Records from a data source
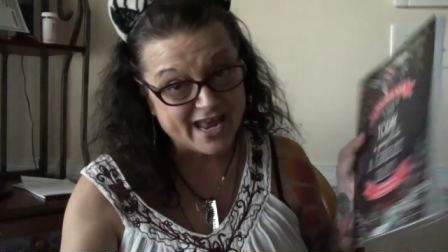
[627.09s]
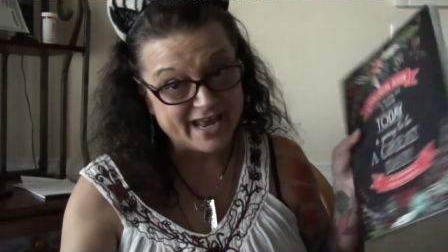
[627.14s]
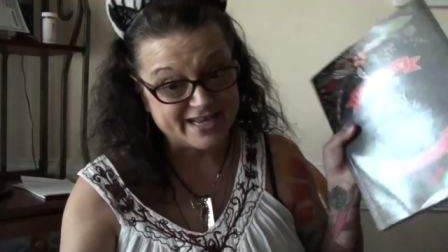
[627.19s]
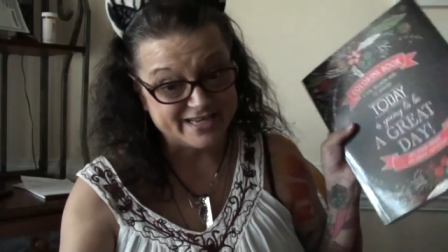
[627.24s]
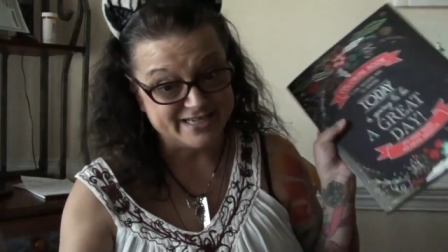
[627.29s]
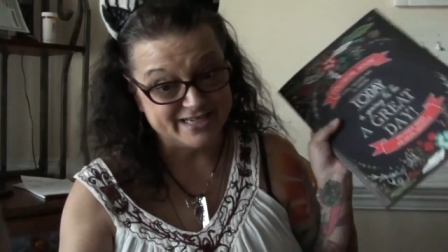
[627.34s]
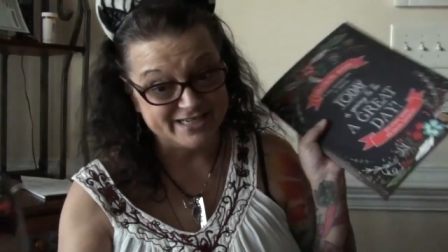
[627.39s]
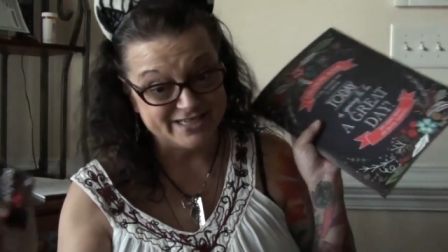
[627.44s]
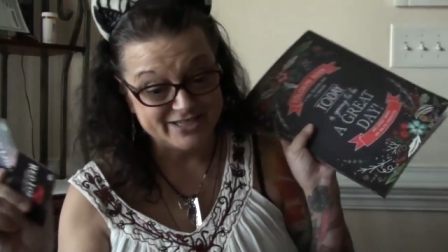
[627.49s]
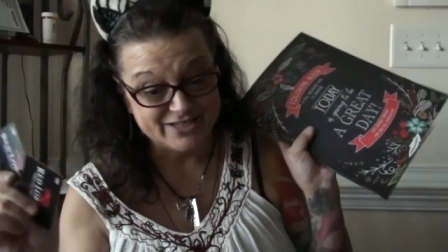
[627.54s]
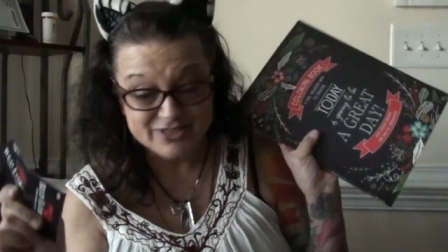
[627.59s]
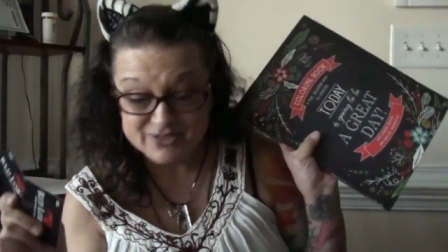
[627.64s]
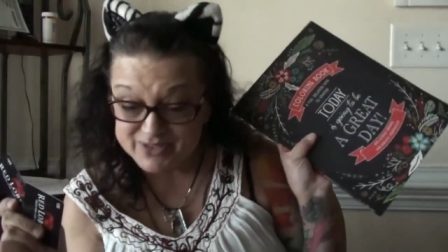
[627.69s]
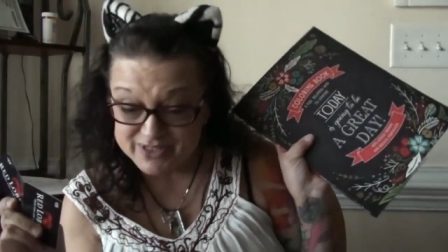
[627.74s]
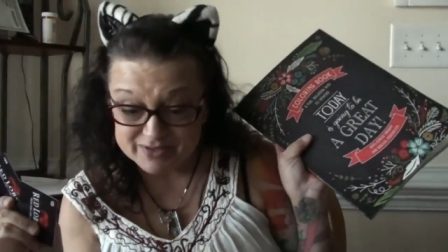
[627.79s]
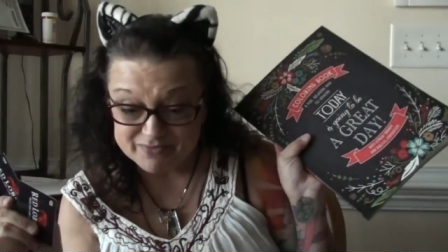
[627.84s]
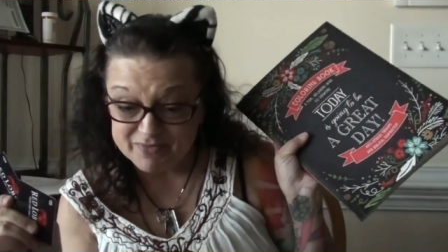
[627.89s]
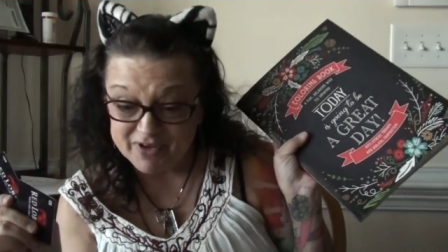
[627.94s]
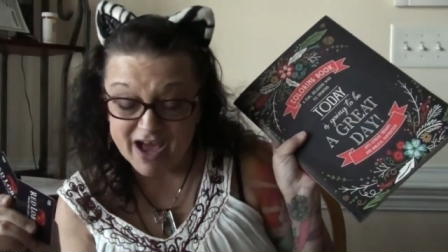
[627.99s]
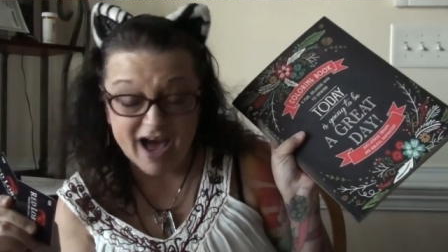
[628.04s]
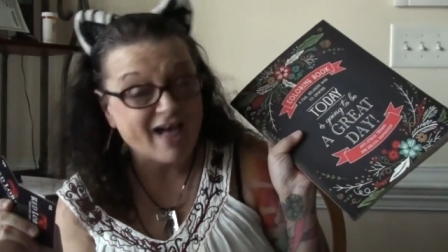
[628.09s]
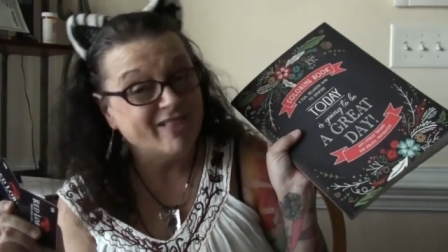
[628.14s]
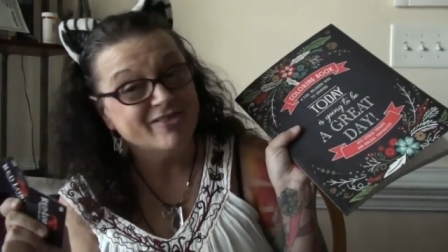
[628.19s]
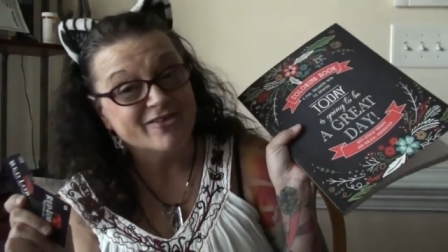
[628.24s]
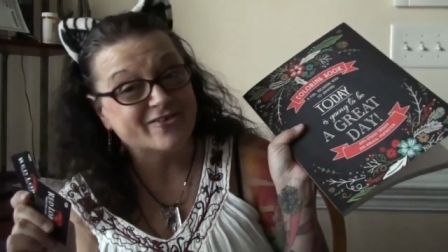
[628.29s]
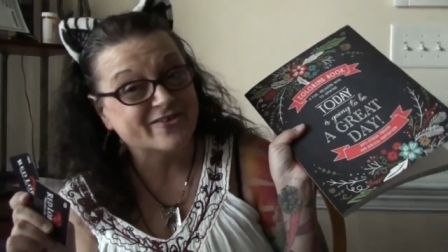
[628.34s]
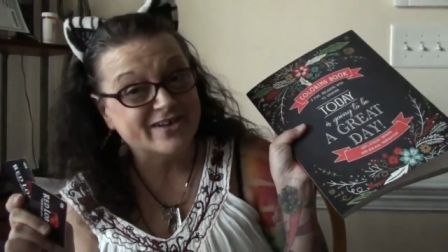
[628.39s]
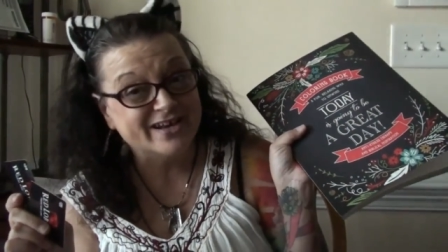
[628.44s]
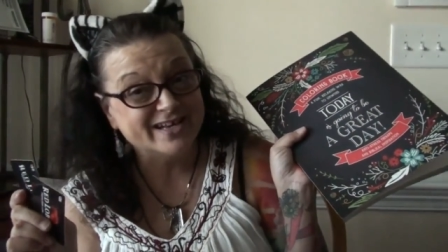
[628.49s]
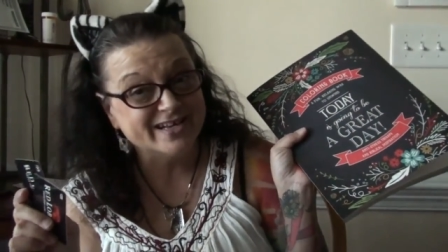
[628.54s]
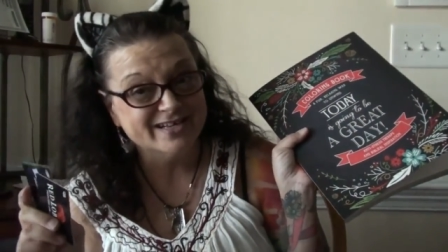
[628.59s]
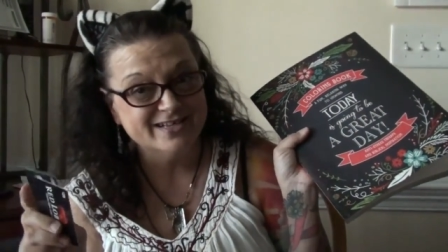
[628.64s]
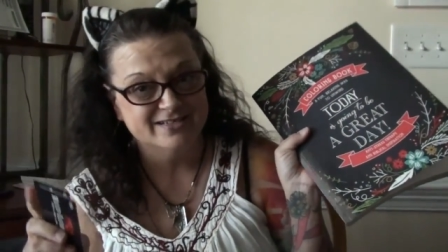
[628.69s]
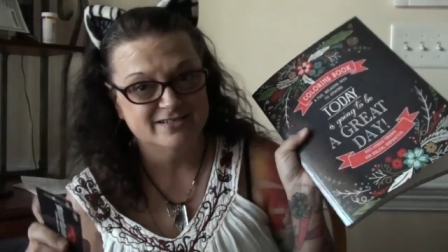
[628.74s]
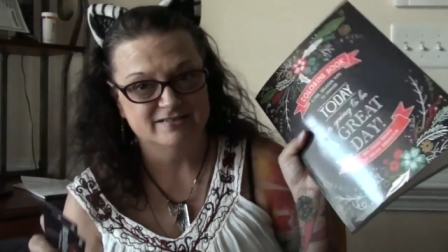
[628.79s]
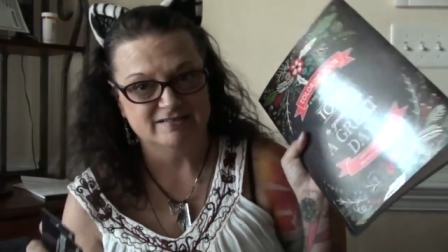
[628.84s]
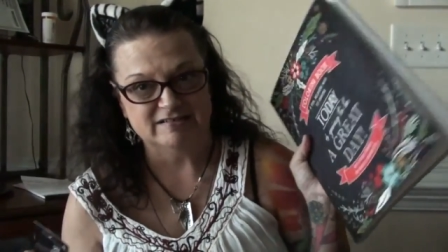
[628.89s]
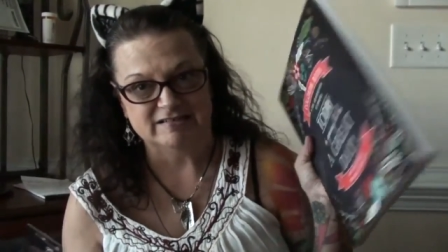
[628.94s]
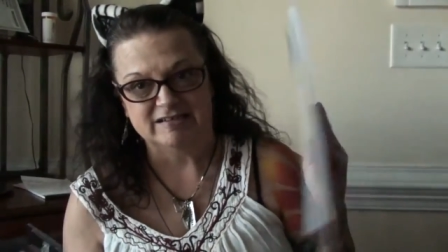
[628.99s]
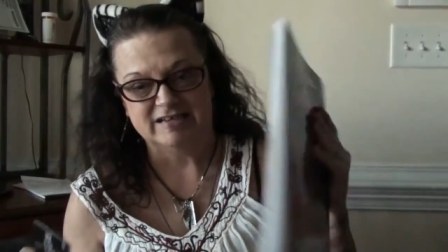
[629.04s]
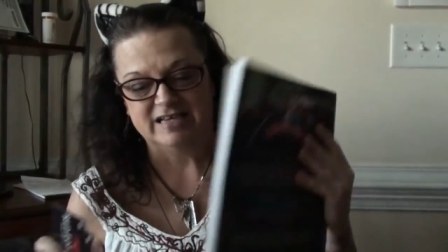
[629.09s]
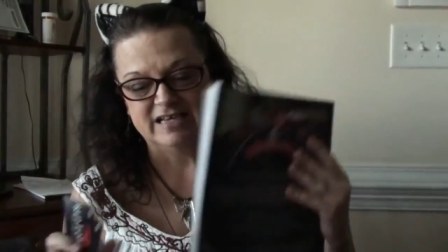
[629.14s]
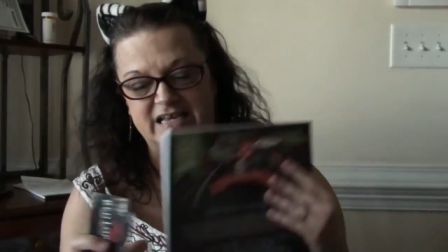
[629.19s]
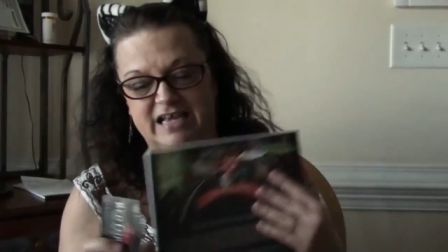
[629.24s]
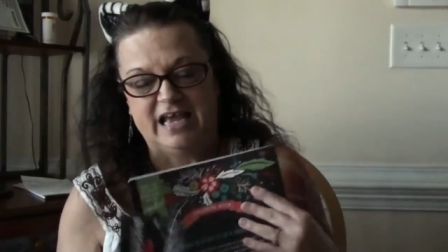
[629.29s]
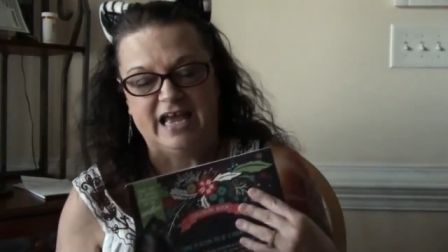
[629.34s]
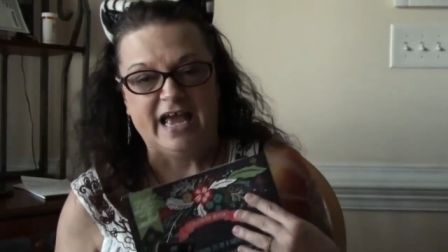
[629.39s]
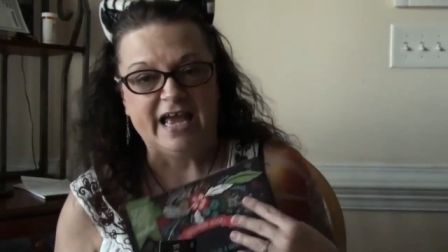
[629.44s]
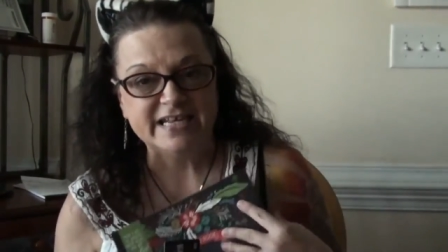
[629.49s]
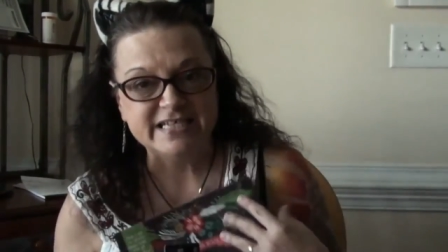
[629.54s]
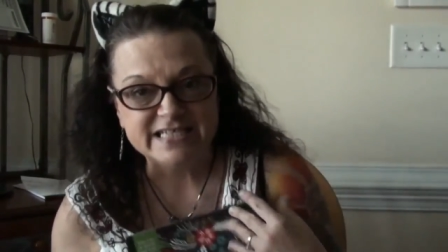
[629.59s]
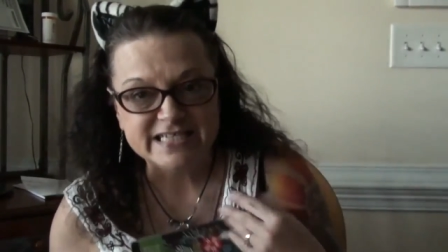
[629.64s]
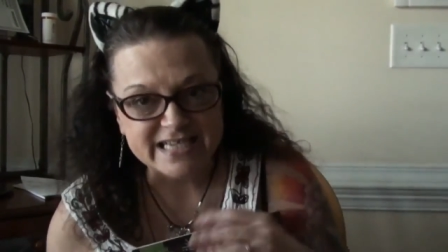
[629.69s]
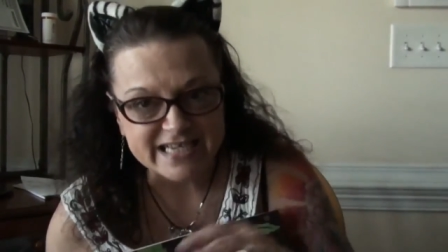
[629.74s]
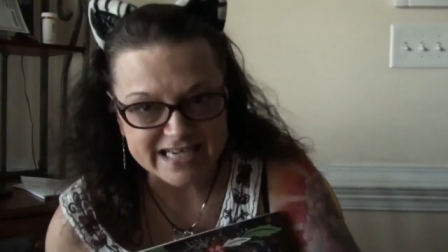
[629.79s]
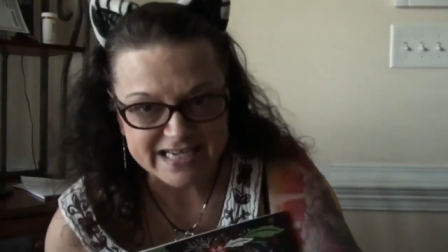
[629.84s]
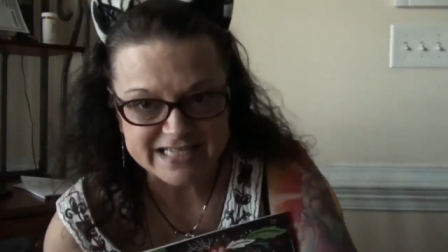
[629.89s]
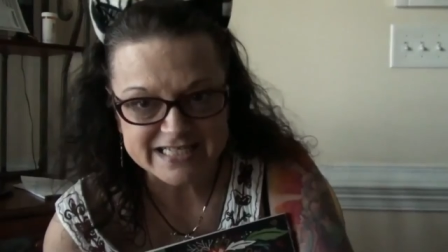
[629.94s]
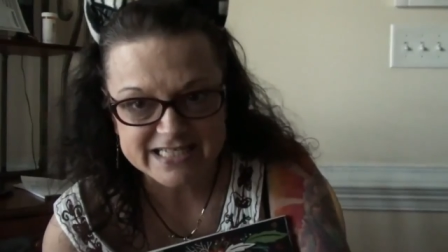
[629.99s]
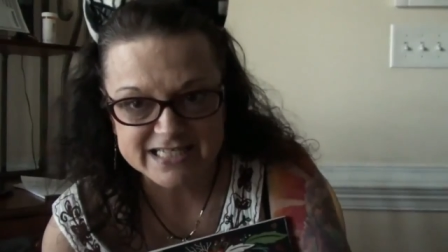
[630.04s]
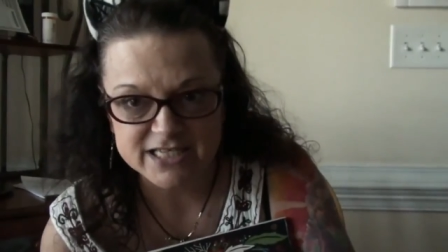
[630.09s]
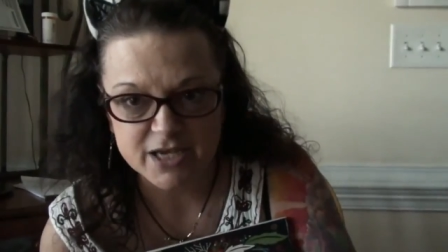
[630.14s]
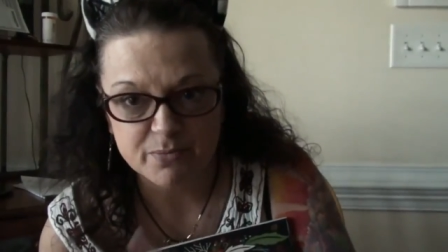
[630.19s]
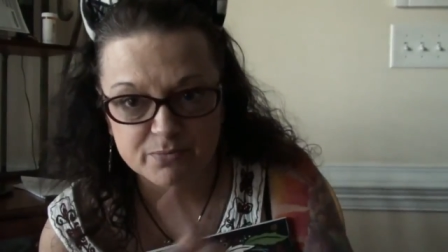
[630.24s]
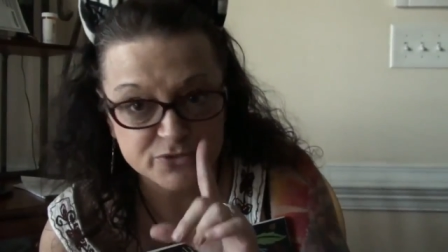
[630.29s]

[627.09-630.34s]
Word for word: and to do some coloring, and to eat some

■ **REQUIREMENT**:
Every entry above is to be copied verbatim, with the pictures removed.

■ **RESULT**:
[627.09s]
[627.14s]
[627.19s]
[627.24s]
[627.29s]
[627.34s]
[627.39s]
[627.44s]
[627.49s]
[627.54s]
[627.59s]
[627.64s]
[627.69s]
[627.74s]
[627.79s]
[627.84s]
[627.89s]
[627.94s]
[627.99s]
[628.04s]
[628.09s]
[628.14s]
[628.19s]
[628.24s]
[628.29s]
[628.34s]
[628.39s]
[628.44s]
[628.49s]
[628.54s]
[628.59s]
[628.64s]
[628.69s]
[628.74s]
[628.79s]
[628.84s]
[628.89s]
[628.94s]
[628.99s]
[629.04s]
[629.09s]
[629.14s]
[629.19s]
[629.24s]
[629.29s]
[629.34s]
[629.39s]
[629.44s]
[629.49s]
[629.54s]
[629.59s]
[629.64s]
[629.69s]
[629.74s]
[629.79s]
[629.84s]
[629.89s]
[629.94s]
[629.99s]
[630.04s]
[630.09s]
[630.14s]
[630.19s]
[630.24s]
[630.29s]

[627.09-630.34s]
Word for word: and to do some coloring, and to eat some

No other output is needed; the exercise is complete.